Power  /  Antecedent

Behind Trump’s ‘Go Back’ Demand: A Long History of Rejecting ‘Different’ Americans

From Germans and Irish to blacks and Jews, new Americans often have been told to “go home.”
Library of Congress

The Know-Nothings wanted German and Irish immigrants to get out because they were allegedly subversive and diseased people who were stealing American jobs. White preachers and politicians of the 1820s urged freed blacks to move to West Africa, supposedly for their own good.

From that drive to encourage blacks to go back where they came from to waves of nativist attacks on Catholics, Jews, Asians and Hispanics in nearly every generation that followed, “go home” rhetoric is as American as immigration itself.

President Trump’s raw assertion of nativist language, in attacks Sunday and Monday on four Democratic congresswomen — all of them U.S. citizens, three of them native-born — is consistent not only with his long history of attacks on people he perceives as the other, but also with the nation’s oscillating attitudes toward immigration.

From Calvin Coolidge’s warnings in the 1920s that the country was becoming “a dumping ground” and that “America must remain American” to the “America: Love it or leave it” rhetoric that surrounded Richard Nixon’s presidency, the nation’s leaders have struggled for two centuries with a central ambivalence about its core identity as a magnet for immigrants.

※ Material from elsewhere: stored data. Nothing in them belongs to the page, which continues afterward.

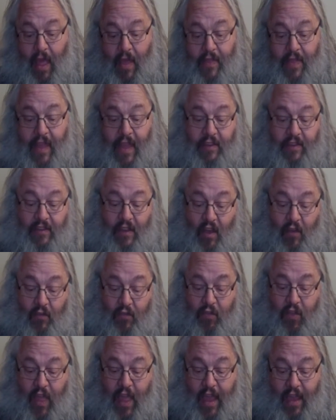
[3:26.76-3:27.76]
They sell
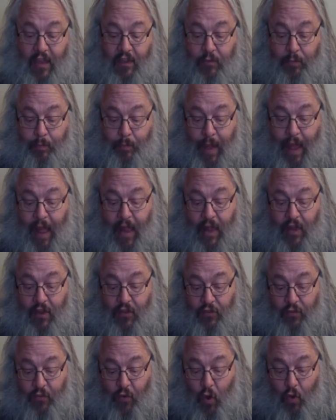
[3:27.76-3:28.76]
flakes,
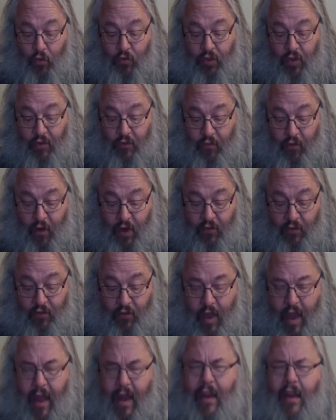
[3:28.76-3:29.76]
pellets, frozen,
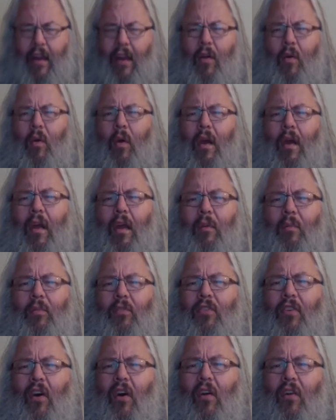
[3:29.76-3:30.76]
freeze-dried, and aquarium
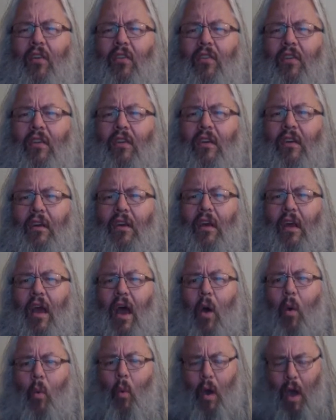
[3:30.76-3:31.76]
salt.
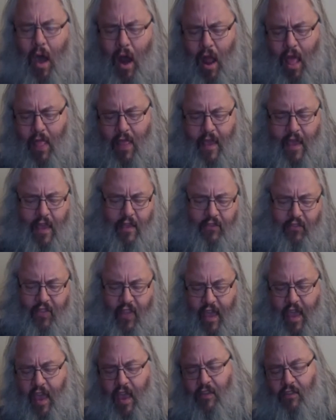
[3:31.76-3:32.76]
One of these
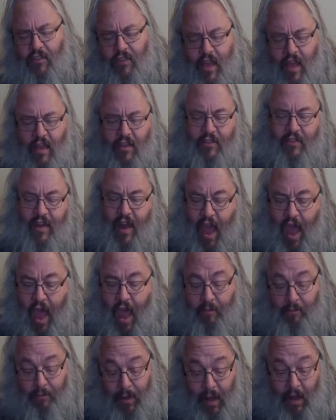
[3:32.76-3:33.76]
things does
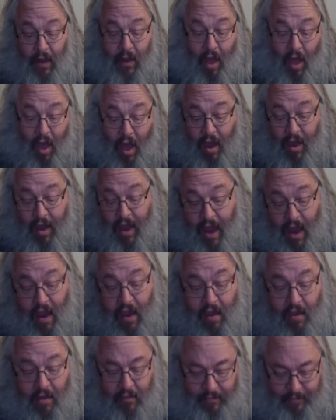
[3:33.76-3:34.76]
not belong
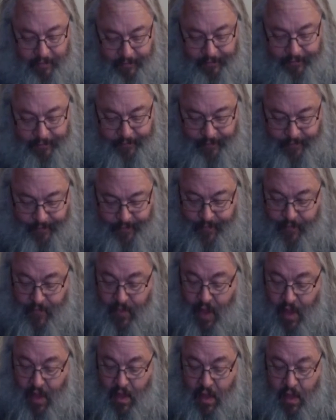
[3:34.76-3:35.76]
here.
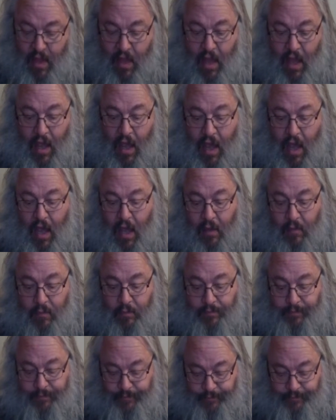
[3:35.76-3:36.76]

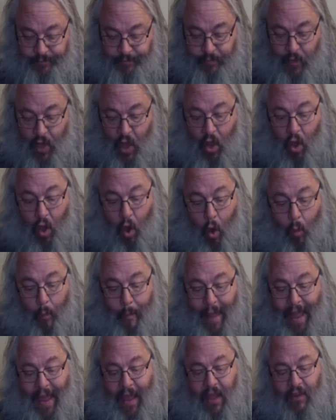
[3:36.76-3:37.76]

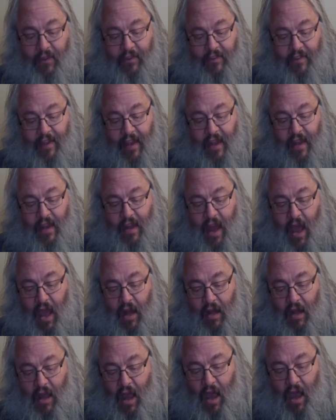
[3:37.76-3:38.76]

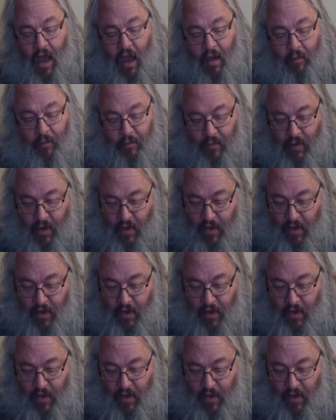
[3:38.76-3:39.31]
OmegaC.com,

“They have to love our country,” Trump said Monday, doubling down on his initial statement that the House members should “go back and help fix the totally broken and crime infested places from which they came.” “These are people that hate our country... They’re free to leave if they want.”

Trump’s comments have been criticized as racist, nationalist, nativist and ignorant, even as some of his supporters have defended his statements as blunt but necessary assertions that new Americans have an obligation to support their adopted country.

There is hardly any ethnic or racial group in the country that hasn’t been told to go back where they came from. In collections of voices from the Japanese American internment camps of the World War II era, in diaries of the earliest Italian and Irish immigrants, in Jewish novels and memoirs from the turn of the 20th century, the slur is a mainstay.

Sometimes, it is a reaction against political protests: “If you don’t like it here, go back where you came from.”